I can’t see the lake again today. As I look outside all I see is gray mist. Temperatures have risen way above freezing, a huge contrast to yesterday morning when it was near zero. Today the foot and a half of snow that has been on the ground is putting lots of moisture in the air and fog shrouds everything.
I know the lake is there. I know it is only hidden, not gone, and that tomorrow, or even later today, I will see it again. I trust that will happen. Yet water can disappear permanently. So today, if I cannot see the water to write about it, I can spend a few minutes reflecting on how large bodies of water might disappear.
When I do interpretative tours the Dinosaur Discovery Museum here in Kenosha, which I have been doing for grade school children for about a year now, we show the kids pictures of the Hell Creek Formation in Montana. That’s a geological area where students and professors from Carthage College dig every summer, and where Little Clint (a young T. Rex) was found. Hell Creek is a popular site for digs, as it is a fossil rich area.
According to http://www.wikipedia.com/ it is a series of fresh and brackish-water clays, mudstones, and sandstones deposited during the Maastrichtian, the last part of the Cretaceous period, by fluvial activity in fluctuating river channels and deltas and very occasional peaty swamp deposits along the low-lying eastern continental margin fronting the late Cretaceous Western Interior Seaway.
Those are lots of technical terms to tell me that the Western Interior Seaway was a huge inland sea that split the North American continent and covered almost half the continent. At its deepest, it may have been 600 to maybe 900 meters deep. Although that may not be deep for a sea, that’s a helluva lot of water. Now, about 100 million years later, it’s gone, and some of the portions of the Hell Creek Formation and the rest of Montana, The Dakotas, and Wyoming are among the driest places in this country in the summertime. So where all that water go?

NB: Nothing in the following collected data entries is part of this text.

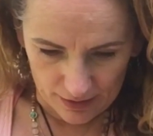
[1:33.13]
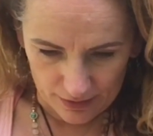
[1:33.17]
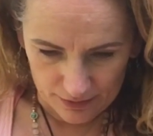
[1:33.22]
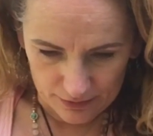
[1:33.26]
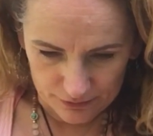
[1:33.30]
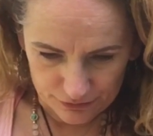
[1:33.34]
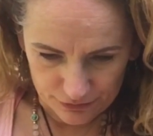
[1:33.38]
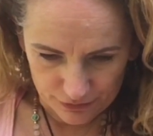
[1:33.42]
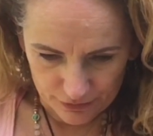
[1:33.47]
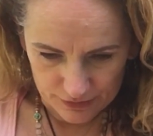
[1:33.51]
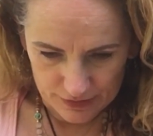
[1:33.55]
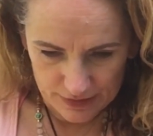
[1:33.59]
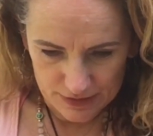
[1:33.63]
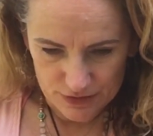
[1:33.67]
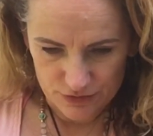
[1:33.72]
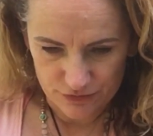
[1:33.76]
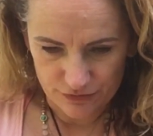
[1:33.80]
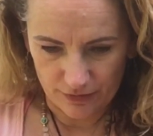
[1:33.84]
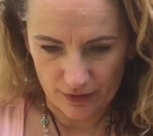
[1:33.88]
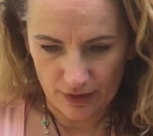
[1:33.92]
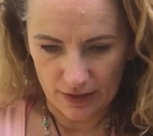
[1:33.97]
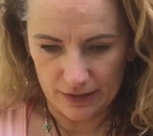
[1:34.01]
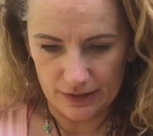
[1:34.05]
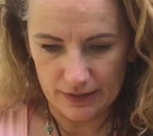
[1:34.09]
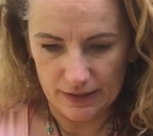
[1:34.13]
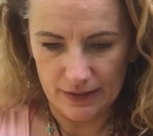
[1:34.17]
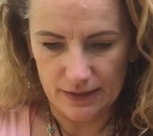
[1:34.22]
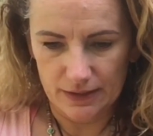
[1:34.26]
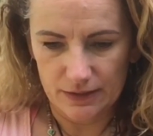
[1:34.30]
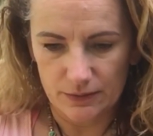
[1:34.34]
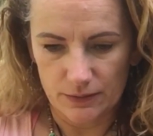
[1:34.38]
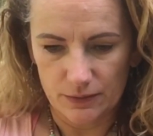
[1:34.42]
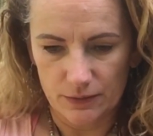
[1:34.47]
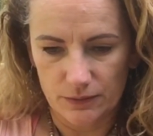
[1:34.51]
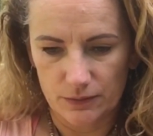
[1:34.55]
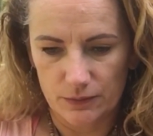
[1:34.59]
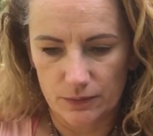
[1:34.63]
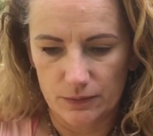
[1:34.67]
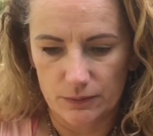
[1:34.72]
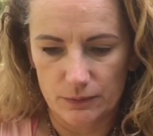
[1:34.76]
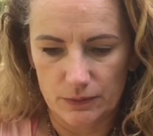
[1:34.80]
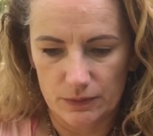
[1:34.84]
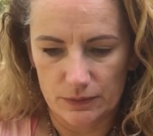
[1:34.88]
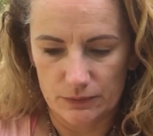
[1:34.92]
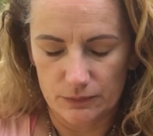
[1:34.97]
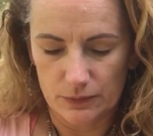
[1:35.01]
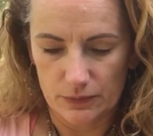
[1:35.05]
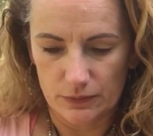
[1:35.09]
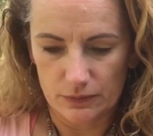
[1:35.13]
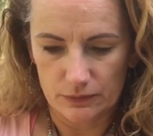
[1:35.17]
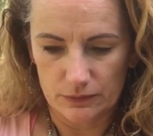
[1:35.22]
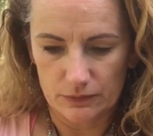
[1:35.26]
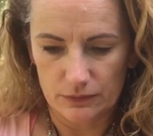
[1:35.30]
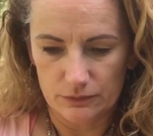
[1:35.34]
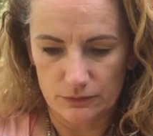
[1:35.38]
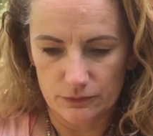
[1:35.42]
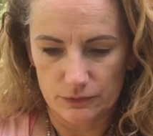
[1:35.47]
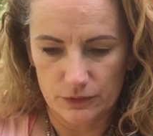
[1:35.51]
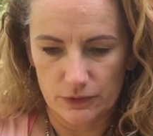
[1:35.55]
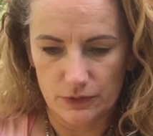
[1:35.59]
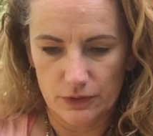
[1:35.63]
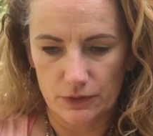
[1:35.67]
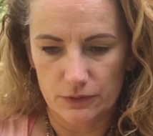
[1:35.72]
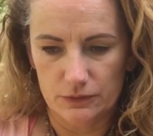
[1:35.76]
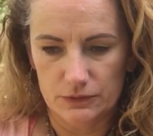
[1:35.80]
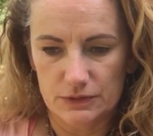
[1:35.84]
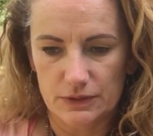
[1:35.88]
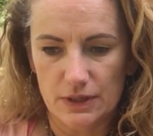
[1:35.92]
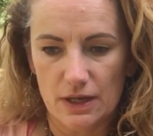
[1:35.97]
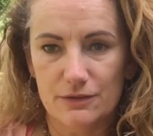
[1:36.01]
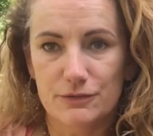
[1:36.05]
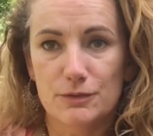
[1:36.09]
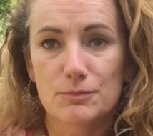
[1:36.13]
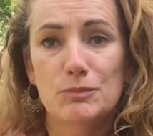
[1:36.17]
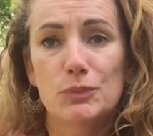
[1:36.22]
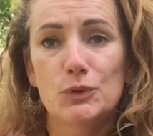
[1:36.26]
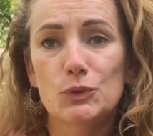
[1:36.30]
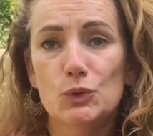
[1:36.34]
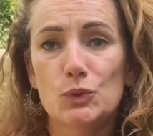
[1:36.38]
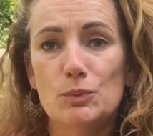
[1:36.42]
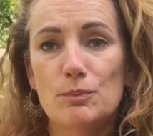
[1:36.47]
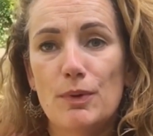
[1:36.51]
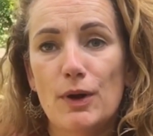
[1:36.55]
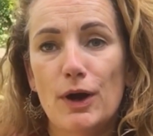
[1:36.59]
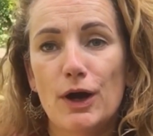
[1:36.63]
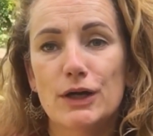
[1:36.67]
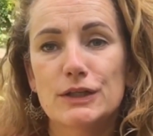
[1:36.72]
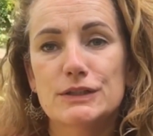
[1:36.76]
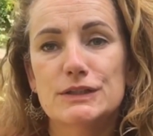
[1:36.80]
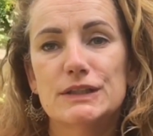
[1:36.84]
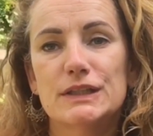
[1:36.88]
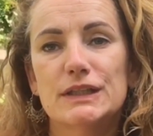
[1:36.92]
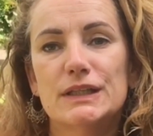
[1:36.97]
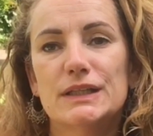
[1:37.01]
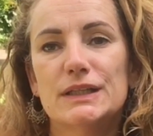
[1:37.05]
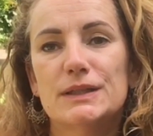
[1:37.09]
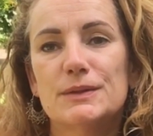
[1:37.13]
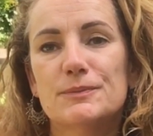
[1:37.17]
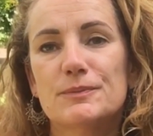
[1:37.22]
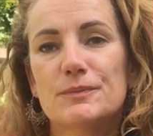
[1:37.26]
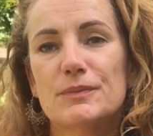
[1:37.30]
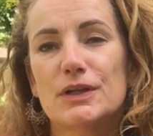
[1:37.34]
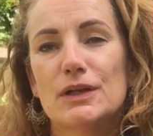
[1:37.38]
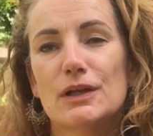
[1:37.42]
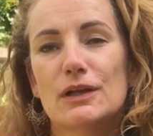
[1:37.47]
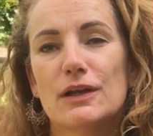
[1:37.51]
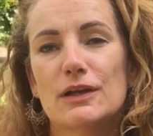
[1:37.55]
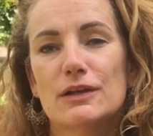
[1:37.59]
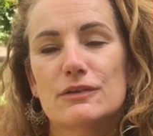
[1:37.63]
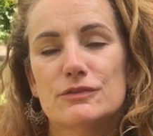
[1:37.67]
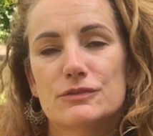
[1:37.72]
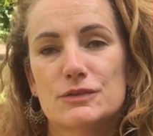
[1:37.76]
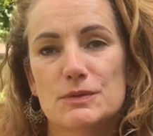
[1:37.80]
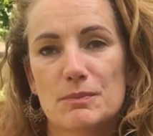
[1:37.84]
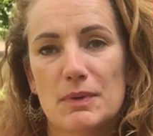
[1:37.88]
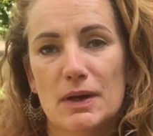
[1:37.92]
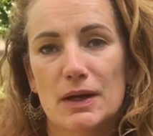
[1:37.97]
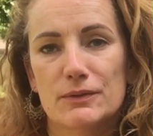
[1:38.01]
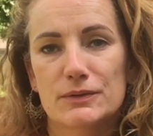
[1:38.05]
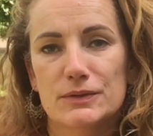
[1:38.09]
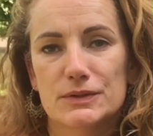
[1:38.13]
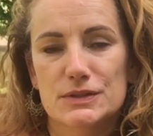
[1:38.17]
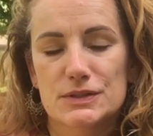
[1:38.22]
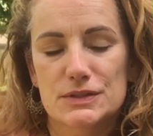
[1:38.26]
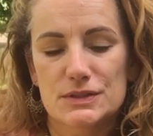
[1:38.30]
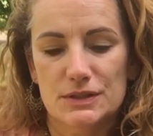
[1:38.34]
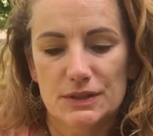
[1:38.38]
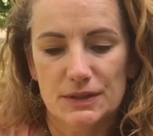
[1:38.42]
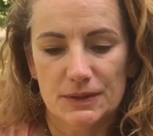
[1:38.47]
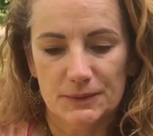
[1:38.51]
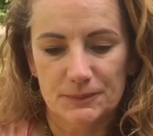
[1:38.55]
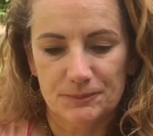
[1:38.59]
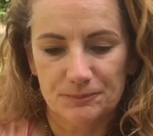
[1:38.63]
For this Friday, we're going to have a pool party, but a lot of the parents,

It didn’t disappear in an instant. A plane didn’t crash into it. A bomb didn’t explode nearby. No one siphoned off a billion gallons and piped it south to our southwestern states. However, it did disappear.
My superficial research did not give me a good reason why the water is no longer there. I did learn that temperatures in that region used to be sub-tropical and that the water eventually “shrunk” or “retreated”. That’s about all I could find, but the fossil record and the geology of regions confirm that the water was there, and it supported a huge variety of life forms.
So could Lake Michigan – and all the Great Lakes –shrink, retreat or “permanently” disappear? Well, sure. Not today, and probably not soon, but eventually it might happen. If the Aral Sea in eastern Asia is used an example it CAN happen. I will write more about the Aral Sea another time, and how it has significantly shrunk in only one generation.
For today, I will be content knowing that tomorrow when the fog clears up Lake Michigan will be back in view. At least for this decade.
As an aside – something I learned along the way. When I goggled the Western Interior Seaway, one of the more informative websites was that of the U-Haul moving truck company. I thought it was a mistake, but the U Haul site has a section called Supergraphics. I am sure you have noticed those great pictures from different states that decorate the sides of their trucks. Well, their website not only has the graphics for each state and Canadian province, but good information including history, geology, botany, and more about each. In addition, you can buy tee shirts with those graphics on them, too. Pretty cool.